Gli Stati Uniti votano a favore, l’Unione Sovietica anche. Curioso come le potenze rivali trovino sempre un accordo quando il prezzo lo pagano altri. La Palestina non viene invitata alla festa, e del resto non avrebbe avuto molto da festeggiare.


Da lì in avanti, la Storia smette di essere un dibattito e diventa un elenco di conseguenze:


— scioperi, rivolte, tensione crescente;

— villaggi palestinesi attaccati da milizie sioniste;

— la guerra del 1948, la prima di una lunga serie;

725.000 persone costrette alla fuga;

— Israele che passa dal 56% attribuito al 77% effettivamente controllato;

— la Risoluzione 194 sul diritto al ritorno, rimasta nel limbo degli archivi.
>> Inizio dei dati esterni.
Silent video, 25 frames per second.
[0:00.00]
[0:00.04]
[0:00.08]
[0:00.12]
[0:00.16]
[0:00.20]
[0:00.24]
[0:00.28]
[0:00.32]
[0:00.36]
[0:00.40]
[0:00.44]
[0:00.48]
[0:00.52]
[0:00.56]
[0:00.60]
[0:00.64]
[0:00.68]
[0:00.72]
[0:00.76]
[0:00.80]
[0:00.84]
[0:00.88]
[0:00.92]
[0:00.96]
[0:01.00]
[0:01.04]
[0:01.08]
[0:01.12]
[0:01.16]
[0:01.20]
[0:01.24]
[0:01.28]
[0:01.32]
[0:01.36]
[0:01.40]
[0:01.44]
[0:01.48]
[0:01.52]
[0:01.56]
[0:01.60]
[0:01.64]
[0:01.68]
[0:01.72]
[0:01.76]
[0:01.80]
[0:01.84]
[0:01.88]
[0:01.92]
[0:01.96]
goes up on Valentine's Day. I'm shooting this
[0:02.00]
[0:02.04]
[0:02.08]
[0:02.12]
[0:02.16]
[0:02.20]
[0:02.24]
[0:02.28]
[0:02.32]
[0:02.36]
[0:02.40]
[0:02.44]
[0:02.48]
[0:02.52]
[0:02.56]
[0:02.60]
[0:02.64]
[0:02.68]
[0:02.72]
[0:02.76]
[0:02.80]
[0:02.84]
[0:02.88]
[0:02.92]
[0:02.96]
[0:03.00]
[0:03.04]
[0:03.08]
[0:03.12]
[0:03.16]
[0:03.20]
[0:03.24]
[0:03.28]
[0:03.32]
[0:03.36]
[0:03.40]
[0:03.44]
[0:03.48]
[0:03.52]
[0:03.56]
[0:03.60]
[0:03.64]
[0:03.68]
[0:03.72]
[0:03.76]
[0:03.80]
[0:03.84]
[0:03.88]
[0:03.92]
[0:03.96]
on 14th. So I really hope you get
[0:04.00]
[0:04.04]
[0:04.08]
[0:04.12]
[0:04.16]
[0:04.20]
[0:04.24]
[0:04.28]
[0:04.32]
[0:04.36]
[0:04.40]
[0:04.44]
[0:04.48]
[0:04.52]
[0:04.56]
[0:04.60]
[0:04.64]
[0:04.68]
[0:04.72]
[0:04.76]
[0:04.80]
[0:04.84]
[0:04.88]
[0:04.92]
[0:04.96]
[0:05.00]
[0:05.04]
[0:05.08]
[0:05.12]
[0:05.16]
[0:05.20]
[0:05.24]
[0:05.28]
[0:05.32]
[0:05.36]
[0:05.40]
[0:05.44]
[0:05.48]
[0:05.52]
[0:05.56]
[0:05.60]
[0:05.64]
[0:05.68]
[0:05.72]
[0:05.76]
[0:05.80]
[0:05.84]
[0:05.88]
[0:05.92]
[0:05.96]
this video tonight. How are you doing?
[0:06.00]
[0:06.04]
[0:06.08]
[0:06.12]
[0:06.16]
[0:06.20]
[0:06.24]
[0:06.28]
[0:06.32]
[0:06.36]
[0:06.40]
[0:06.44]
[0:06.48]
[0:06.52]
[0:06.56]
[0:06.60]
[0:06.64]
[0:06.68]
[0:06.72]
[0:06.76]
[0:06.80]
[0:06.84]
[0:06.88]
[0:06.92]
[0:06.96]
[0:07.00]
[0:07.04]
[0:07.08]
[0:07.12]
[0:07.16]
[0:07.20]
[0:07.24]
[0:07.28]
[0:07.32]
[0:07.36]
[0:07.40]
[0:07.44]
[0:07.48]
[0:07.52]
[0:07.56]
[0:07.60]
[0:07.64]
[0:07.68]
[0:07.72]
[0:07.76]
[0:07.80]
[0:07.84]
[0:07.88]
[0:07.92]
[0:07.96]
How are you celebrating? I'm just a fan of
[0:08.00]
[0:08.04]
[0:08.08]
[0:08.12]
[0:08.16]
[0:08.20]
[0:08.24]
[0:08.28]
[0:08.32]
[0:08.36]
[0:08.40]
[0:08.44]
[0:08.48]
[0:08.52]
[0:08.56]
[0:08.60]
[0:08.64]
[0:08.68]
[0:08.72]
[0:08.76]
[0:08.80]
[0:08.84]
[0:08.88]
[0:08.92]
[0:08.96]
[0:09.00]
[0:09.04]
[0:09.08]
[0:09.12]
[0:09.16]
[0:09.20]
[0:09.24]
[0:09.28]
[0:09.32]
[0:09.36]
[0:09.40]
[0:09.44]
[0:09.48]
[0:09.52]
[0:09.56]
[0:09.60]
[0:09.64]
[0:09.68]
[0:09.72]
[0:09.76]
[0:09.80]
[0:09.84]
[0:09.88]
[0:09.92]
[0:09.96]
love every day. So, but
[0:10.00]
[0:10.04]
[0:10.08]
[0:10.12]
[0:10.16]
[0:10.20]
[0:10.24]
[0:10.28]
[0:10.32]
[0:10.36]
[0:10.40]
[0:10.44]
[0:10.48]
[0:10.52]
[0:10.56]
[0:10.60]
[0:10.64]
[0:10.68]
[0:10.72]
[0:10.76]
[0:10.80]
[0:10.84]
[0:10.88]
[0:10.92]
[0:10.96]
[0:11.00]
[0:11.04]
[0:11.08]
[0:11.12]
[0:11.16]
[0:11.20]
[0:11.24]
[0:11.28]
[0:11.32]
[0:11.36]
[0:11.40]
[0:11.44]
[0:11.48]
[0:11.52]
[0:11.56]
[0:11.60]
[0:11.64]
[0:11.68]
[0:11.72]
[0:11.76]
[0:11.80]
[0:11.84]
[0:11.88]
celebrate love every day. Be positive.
E quando sembra abbastanza, arriva il 1967. Un’altra guerra lampo, un’altra mappa ridisegnata. Un’altra occupazione destinata a durare più dei mandati dei segretari generali dell’ONU che avrebbero dichiarato, uno dopo l’altro, “profonda preoccupazione”. La fotografia attuale è brutale.


  • Oltre 700.000 coloni negli insediamenti illegali.
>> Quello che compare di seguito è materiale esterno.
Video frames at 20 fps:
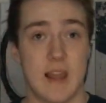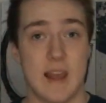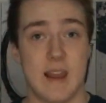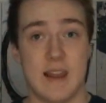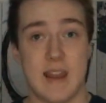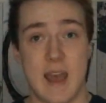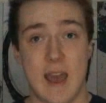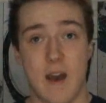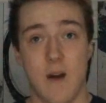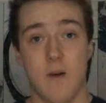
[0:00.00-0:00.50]

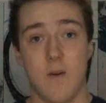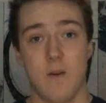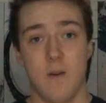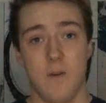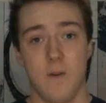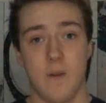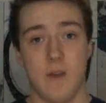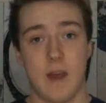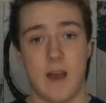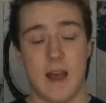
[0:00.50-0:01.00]
And now
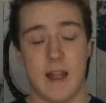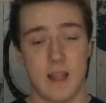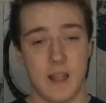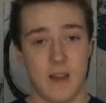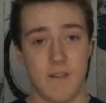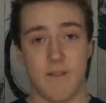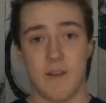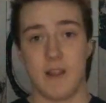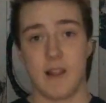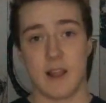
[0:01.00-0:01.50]
I
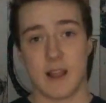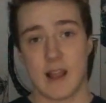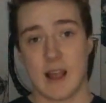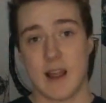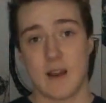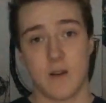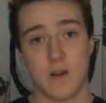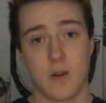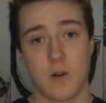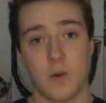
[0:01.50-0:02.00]
love it. Like,
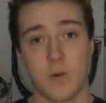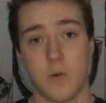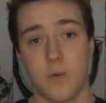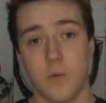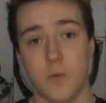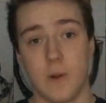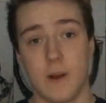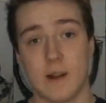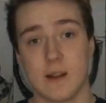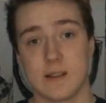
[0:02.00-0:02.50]
I don't know
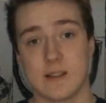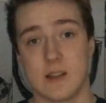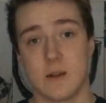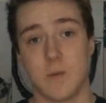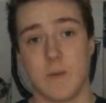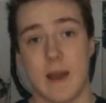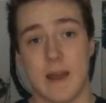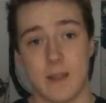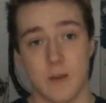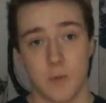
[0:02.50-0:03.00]
what else
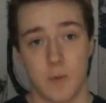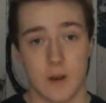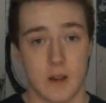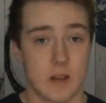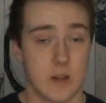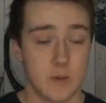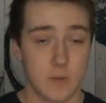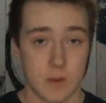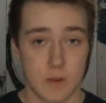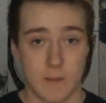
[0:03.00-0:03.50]
I'd rather want
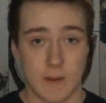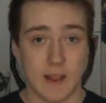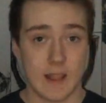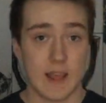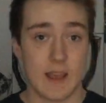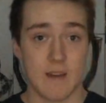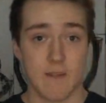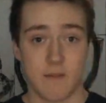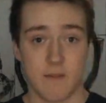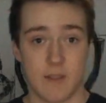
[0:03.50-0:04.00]
to do with my
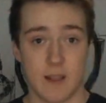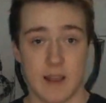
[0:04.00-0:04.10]
life.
  • 3372 attacchi dei coloni registrati dall’ONU nell’ultimo decennio.

  • Gaza sotto assedio dal 2007.

  • Un milione di persone in insicurezza alimentare già prima del 2023.


Il paradosso si chiama “solidarietà internazionale”. Ogni anno si celebra ciò che non si riesce a fermare. L’istituzione che avrebbe dovuto prevenire, mediare e garantire diritti si ritrova ridotta al ruolo di contabile: registra i danni, archivia le violazioni, pubblica rapporti impeccabili che nessuno ha intenzione di applicare.


Per 77 anni l’ONU ha osservato, documentato, misurato.E mentre misurava, la situazione peggiorava. La macchina diplomatica continua a produrre dichiarazioni con la stessa efficienza con cui la realtà produce nuovi sfollati. Non è questione di moralità, simpatia o bandiere: è una questione di risultati. E i risultati sono disastrosi. In un sistema internazionale davvero efficace, il 29 novembre sarebbe una data da evitare. Un imbarazzo, non un anniversario.Invece lo celebriamo.Forse perché ricordare costa meno che intervenire.


Mahmoud Darwish, che non aveva la diplomazia nel sangue ma la lucidità sì, scrisse:“Questa terra veniva chiamata Palestina. Verrà chiamata Palestina.”Una frase che non chiede compassione, solo memoria. Ed è esattamente ciò che questo giorno dovrebbe essere:non una celebrazione, ma un promemoria delle scelte che ci hanno portati fin qui.